Requirement: Of all the entries below, only the lines from the one with "[4:00.17-4:01.07]" up to and including the one with "[4:05.57-4:06.47]" are to be duplicated exactly.

┌─ Data excerpts

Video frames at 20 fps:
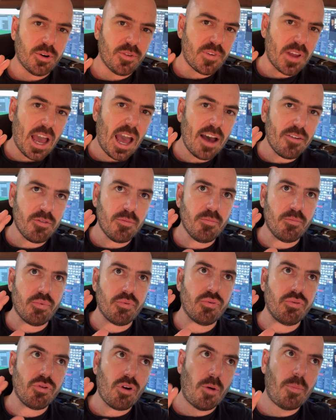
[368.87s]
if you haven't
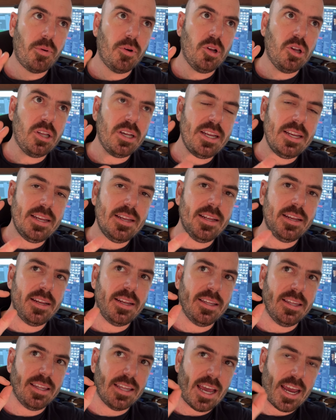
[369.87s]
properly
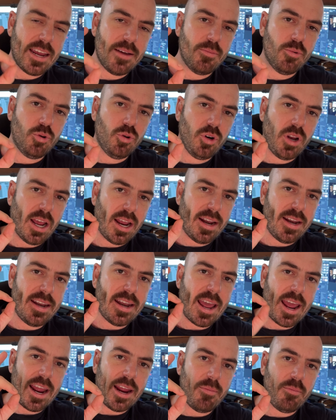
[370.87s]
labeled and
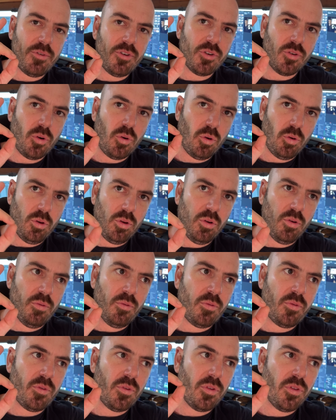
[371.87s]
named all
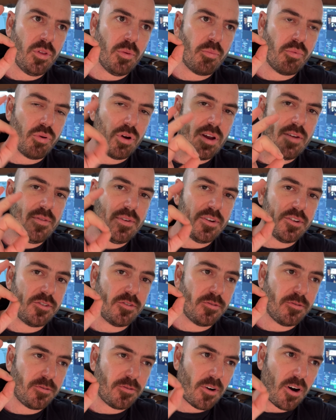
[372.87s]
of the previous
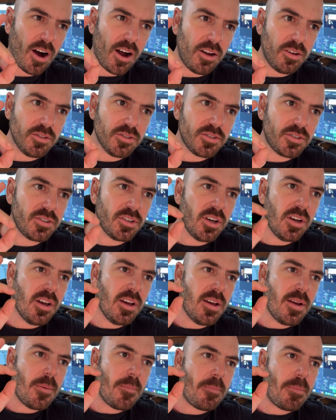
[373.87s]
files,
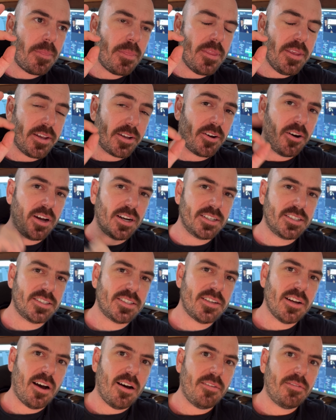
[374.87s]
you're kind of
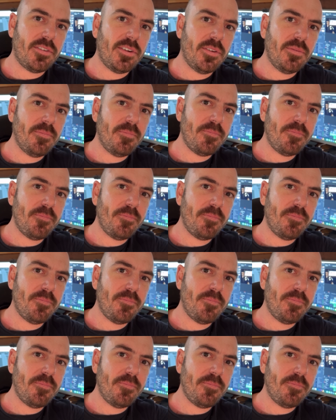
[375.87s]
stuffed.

└─
┌─ Data excerpts

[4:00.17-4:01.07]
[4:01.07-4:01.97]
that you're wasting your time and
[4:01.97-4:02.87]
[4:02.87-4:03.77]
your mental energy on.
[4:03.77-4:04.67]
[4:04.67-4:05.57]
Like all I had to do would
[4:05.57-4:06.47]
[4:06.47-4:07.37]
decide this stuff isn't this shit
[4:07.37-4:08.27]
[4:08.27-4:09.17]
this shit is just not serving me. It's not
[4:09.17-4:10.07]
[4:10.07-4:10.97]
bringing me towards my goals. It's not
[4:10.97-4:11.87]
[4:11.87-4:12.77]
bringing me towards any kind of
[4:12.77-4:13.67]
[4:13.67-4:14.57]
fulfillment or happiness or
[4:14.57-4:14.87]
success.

└─

Answer box:
[4:00.17-4:01.07]
[4:01.07-4:01.97]
that you're wasting your time and
[4:01.97-4:02.87]
[4:02.87-4:03.77]
your mental energy on.
[4:03.77-4:04.67]
[4:04.67-4:05.57]
Like all I had to do would
[4:05.57-4:06.47]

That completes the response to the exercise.